Stag is a 1997 American thriller film, directed by Gavin Wilding, made for HBO and later released theatrically after drawing large ratings. Stag features an ensemble cast headed by Mario Van Peebles, Andrew McCarthy, Kevin Dillon, Taylor Dayne, John Stockwell, William McNamara, John Henson, Jerry Stiller and Ben Gazzara. It was produced by Lions Gate Entertainment.

==Plot==

At Ken's bachelor party, a group of men are partying with two stripper sisters named Serena (Taylor Dayne) and Kelly (Jenny McShane). Serena steals one of the men and has sex with him, while a group of men party with her sister Kelly. Kelly accidentally falls onto the stone floor and dies. Another person, her bodyguard, also dies in an accident. Arriving and witnessing the accidental deaths of Kelly and her bodyguard, Serena begins crying and confronts a group of men, who give a weak apology.

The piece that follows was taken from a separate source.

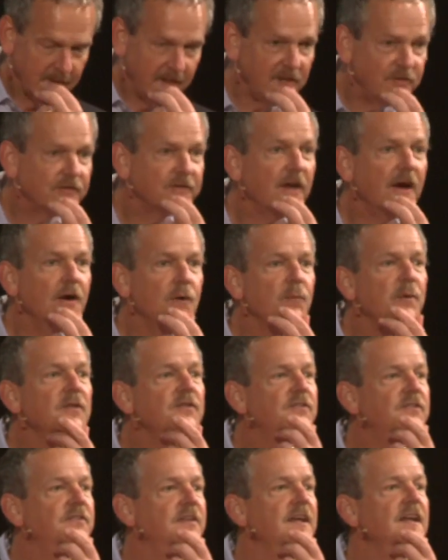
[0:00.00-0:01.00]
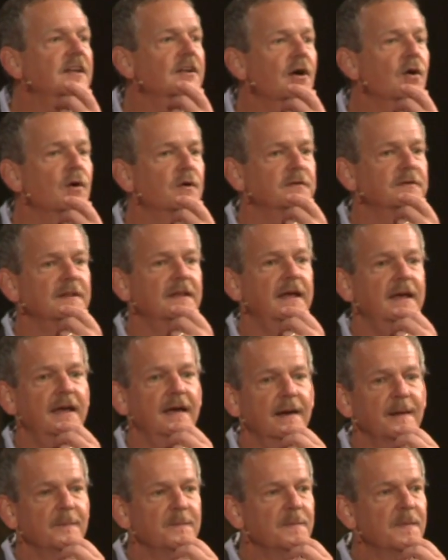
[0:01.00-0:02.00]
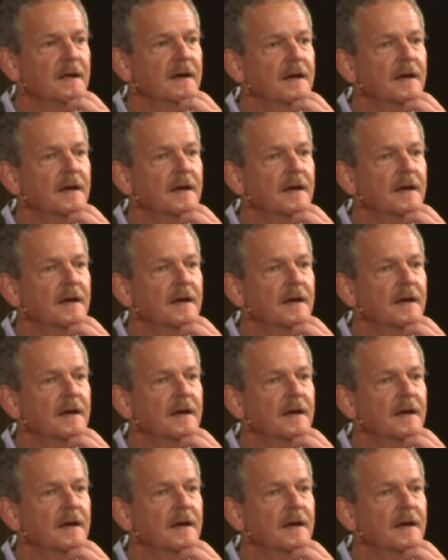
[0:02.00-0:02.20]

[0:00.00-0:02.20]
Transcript: Let's start with Zeno of Elea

Two of the men then kidnap Serena and hold her hostage upstairs. A group of men cover their tracks and eliminate the bodies of the two deceased people. A rescuer frees Serena, but he and Serena are kidnapped by their captors. He and Serena are later rescued. Grabbing the two guns in her hands, Serena shoots and murders her kidnappers.

The reason the wild party began was to turn the tables on Ken, who had always made others the subject of his pranks.

==Cast==
- Mario Van Peebles as Michael Barnes
- Andrew McCarthy as Pete Weber
- Kevin Dillon as Dan Kane
- Taylor Dayne as Serena
- John Stockwell as Victor Mallick
- William McNamara as Jon DiCapri
- John Henson as Timan Bernard
- Jerry Stiller as Ted
- Ben Gazzara as Frank Grieco

== Release ==
Stag premiered on HBO in June 1997.

== Reception ==
Brendan Kelly of Variety called it "an efficient psychological thriller" that "becomes a tad predictable". Nathan Rabin of The A.V. Club called it "stagey, badly written, and mind-numbingly predictable". TV Guide rated it 2/4 stars and called it "a sometimes gripping, sometimes frustrating suspense drama". Kevin Thomas of the Los Angeles Times called it "relentlessly obvious and tedious".

It has been compared to 1998's Very Bad Things, a film which also revolves around the death of a stripper at a bachelor party. The producers of Very Bad Things were not aware of Stag while the movie was being written. By the time Very Bad Things began being financed, the producers had found out about Stag, and changes were made to the script to make it less similar.